(Records from a dataset)
-------
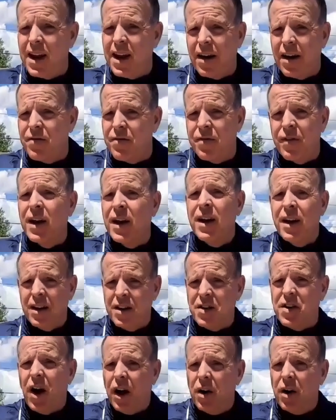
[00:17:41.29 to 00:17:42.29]
have
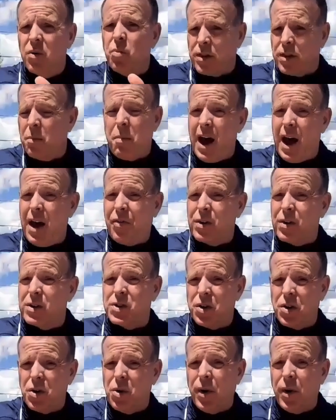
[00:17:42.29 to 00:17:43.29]
done what the Panthers are
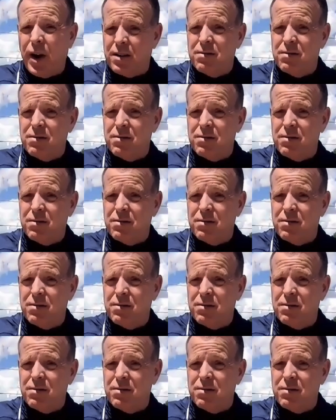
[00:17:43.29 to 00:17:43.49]
doing.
-------
◆ What you are asked to do
Every record above should be set down exactly, with the pictures left out.

◆ Result of the task
[00:17:41.29 to 00:17:42.29]
have
[00:17:42.29 to 00:17:43.29]
done what the Panthers are
[00:17:43.29 to 00:17:43.49]
doing.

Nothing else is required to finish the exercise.